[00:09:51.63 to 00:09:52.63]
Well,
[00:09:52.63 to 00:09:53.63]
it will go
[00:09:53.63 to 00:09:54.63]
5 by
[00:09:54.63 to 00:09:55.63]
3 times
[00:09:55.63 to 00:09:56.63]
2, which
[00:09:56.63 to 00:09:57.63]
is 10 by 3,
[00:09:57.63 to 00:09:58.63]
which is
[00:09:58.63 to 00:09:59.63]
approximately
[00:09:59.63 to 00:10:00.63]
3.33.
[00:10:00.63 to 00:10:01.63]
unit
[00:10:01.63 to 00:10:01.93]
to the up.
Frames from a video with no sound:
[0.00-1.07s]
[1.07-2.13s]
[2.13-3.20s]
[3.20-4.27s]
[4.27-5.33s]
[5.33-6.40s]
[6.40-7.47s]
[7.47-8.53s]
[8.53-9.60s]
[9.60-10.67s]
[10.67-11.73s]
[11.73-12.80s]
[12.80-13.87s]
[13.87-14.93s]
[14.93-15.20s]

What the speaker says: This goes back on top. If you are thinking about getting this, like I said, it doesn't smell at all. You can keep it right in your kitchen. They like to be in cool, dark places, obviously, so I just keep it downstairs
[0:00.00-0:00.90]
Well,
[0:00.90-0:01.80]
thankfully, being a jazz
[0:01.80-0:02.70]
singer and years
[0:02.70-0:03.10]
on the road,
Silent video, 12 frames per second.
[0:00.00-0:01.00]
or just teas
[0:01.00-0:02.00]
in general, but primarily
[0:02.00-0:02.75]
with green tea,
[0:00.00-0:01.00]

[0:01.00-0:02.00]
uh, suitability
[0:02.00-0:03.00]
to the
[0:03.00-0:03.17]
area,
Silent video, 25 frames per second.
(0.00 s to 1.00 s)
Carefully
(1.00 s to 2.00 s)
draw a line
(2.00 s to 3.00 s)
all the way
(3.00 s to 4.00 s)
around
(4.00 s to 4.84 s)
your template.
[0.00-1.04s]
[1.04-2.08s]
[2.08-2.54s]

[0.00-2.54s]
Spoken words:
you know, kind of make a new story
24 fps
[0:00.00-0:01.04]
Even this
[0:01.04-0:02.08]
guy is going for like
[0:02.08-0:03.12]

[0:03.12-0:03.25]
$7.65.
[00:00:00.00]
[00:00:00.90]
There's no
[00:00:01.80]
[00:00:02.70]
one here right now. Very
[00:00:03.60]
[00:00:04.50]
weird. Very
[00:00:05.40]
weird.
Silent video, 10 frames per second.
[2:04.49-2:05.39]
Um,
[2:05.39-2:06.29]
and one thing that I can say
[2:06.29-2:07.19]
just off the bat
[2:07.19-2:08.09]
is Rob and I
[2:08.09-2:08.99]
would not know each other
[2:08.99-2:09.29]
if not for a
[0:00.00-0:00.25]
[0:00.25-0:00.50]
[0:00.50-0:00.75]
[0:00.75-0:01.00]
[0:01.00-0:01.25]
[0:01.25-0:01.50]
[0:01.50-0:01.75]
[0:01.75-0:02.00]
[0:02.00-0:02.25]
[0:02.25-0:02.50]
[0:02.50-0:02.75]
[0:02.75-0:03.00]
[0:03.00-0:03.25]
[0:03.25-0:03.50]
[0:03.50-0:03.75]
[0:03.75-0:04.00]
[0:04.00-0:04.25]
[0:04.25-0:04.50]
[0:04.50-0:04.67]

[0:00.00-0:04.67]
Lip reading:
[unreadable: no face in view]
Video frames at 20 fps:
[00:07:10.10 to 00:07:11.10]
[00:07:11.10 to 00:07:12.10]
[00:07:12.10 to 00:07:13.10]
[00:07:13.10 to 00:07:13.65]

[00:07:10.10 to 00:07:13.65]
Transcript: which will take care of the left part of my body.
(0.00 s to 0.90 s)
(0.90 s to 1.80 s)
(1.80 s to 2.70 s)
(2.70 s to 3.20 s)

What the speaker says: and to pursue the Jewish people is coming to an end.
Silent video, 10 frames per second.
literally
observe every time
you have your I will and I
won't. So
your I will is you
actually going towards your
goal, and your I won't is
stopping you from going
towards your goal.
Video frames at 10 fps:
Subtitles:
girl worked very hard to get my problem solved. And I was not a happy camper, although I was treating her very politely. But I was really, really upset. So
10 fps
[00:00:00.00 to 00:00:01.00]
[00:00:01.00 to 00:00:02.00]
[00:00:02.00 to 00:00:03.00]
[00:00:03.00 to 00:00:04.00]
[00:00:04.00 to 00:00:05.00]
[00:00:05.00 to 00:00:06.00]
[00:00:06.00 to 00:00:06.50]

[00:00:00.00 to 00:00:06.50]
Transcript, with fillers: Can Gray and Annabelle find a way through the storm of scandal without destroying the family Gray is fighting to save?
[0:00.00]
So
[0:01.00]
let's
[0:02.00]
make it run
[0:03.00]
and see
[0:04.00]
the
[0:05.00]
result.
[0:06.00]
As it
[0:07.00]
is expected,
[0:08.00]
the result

********************

# Task to complete:
Make a word-for-word copy of the records.

# Answer section:
[00:09:51.63 to 00:09:52.63]
Well,
[00:09:52.63 to 00:09:53.63]
it will go
[00:09:53.63 to 00:09:54.63]
5 by
[00:09:54.63 to 00:09:55.63]
3 times
[00:09:55.63 to 00:09:56.63]
2, which
[00:09:56.63 to 00:09:57.63]
is 10 by 3,
[00:09:57.63 to 00:09:58.63]
which is
[00:09:58.63 to 00:09:59.63]
approximately
[00:09:59.63 to 00:10:00.63]
3.33.
[00:10:00.63 to 00:10:01.63]
unit
[00:10:01.63 to 00:10:01.93]
to the up.
Frames from a video with no sound:
[0.00-1.07s]
[1.07-2.13s]
[2.13-3.20s]
[3.20-4.27s]
[4.27-5.33s]
[5.33-6.40s]
[6.40-7.47s]
[7.47-8.53s]
[8.53-9.60s]
[9.60-10.67s]
[10.67-11.73s]
[11.73-12.80s]
[12.80-13.87s]
[13.87-14.93s]
[14.93-15.20s]

What the speaker says: This goes back on top. If you are thinking about getting this, like I said, it doesn't smell at all. You can keep it right in your kitchen. They like to be in cool, dark places, obviously, so I just keep it downstairs
[0:00.00-0:00.90]
Well,
[0:00.90-0:01.80]
thankfully, being a jazz
[0:01.80-0:02.70]
singer and years
[0:02.70-0:03.10]
on the road,
Silent video, 12 frames per second.
[0:00.00-0:01.00]
or just teas
[0:01.00-0:02.00]
in general, but primarily
[0:02.00-0:02.75]
with green tea,
[0:00.00-0:01.00]

[0:01.00-0:02.00]
uh, suitability
[0:02.00-0:03.00]
to the
[0:03.00-0:03.17]
area,
Silent video, 25 frames per second.
(0.00 s to 1.00 s)
Carefully
(1.00 s to 2.00 s)
draw a line
(2.00 s to 3.00 s)
all the way
(3.00 s to 4.00 s)
around
(4.00 s to 4.84 s)
your template.
[0.00-1.04s]
[1.04-2.08s]
[2.08-2.54s]

[0.00-2.54s]
Spoken words:
you know, kind of make a new story
24 fps
[0:00.00-0:01.04]
Even this
[0:01.04-0:02.08]
guy is going for like
[0:02.08-0:03.12]

[0:03.12-0:03.25]
$7.65.
[00:00:00.00]
[00:00:00.90]
There's no
[00:00:01.80]
[00:00:02.70]
one here right now. Very
[00:00:03.60]
[00:00:04.50]
weird. Very
[00:00:05.40]
weird.
Silent video, 10 frames per second.
[2:04.49-2:05.39]
Um,
[2:05.39-2:06.29]
and one thing that I can say
[2:06.29-2:07.19]
just off the bat
[2:07.19-2:08.09]
is Rob and I
[2:08.09-2:08.99]
would not know each other
[2:08.99-2:09.29]
if not for a
[0:00.00-0:00.25]
[0:00.25-0:00.50]
[0:00.50-0:00.75]
[0:00.75-0:01.00]
[0:01.00-0:01.25]
[0:01.25-0:01.50]
[0:01.50-0:01.75]
[0:01.75-0:02.00]
[0:02.00-0:02.25]
[0:02.25-0:02.50]
[0:02.50-0:02.75]
[0:02.75-0:03.00]
[0:03.00-0:03.25]
[0:03.25-0:03.50]
[0:03.50-0:03.75]
[0:03.75-0:04.00]
[0:04.00-0:04.25]
[0:04.25-0:04.50]
[0:04.50-0:04.67]

[0:00.00-0:04.67]
Lip reading:
[unreadable: no face in view]
Video frames at 20 fps:
[00:07:10.10 to 00:07:11.10]
[00:07:11.10 to 00:07:12.10]
[00:07:12.10 to 00:07:13.10]
[00:07:13.10 to 00:07:13.65]

[00:07:10.10 to 00:07:13.65]
Transcript: which will take care of the left part of my body.
(0.00 s to 0.90 s)
(0.90 s to 1.80 s)
(1.80 s to 2.70 s)
(2.70 s to 3.20 s)

What the speaker says: and to pursue the Jewish people is coming to an end.
Silent video, 10 frames per second.
literally
observe every time
you have your I will and I
won't. So
your I will is you
actually going towards your
goal, and your I won't is
stopping you from going
towards your goal.
Video frames at 10 fps:
Subtitles:
girl worked very hard to get my problem solved. And I was not a happy camper, although I was treating her very politely. But I was really, really upset. So
10 fps
[00:00:00.00 to 00:00:01.00]
[00:00:01.00 to 00:00:02.00]
[00:00:02.00 to 00:00:03.00]
[00:00:03.00 to 00:00:04.00]
[00:00:04.00 to 00:00:05.00]
[00:00:05.00 to 00:00:06.00]
[00:00:06.00 to 00:00:06.50]

[00:00:00.00 to 00:00:06.50]
Transcript, with fillers: Can Gray and Annabelle find a way through the storm of scandal without destroying the family Gray is fighting to save?
[0:00.00]
So
[0:01.00]
let's
[0:02.00]
make it run
[0:03.00]
and see
[0:04.00]
the
[0:05.00]
result.
[0:06.00]
As it
[0:07.00]
is expected,
[0:08.00]
the result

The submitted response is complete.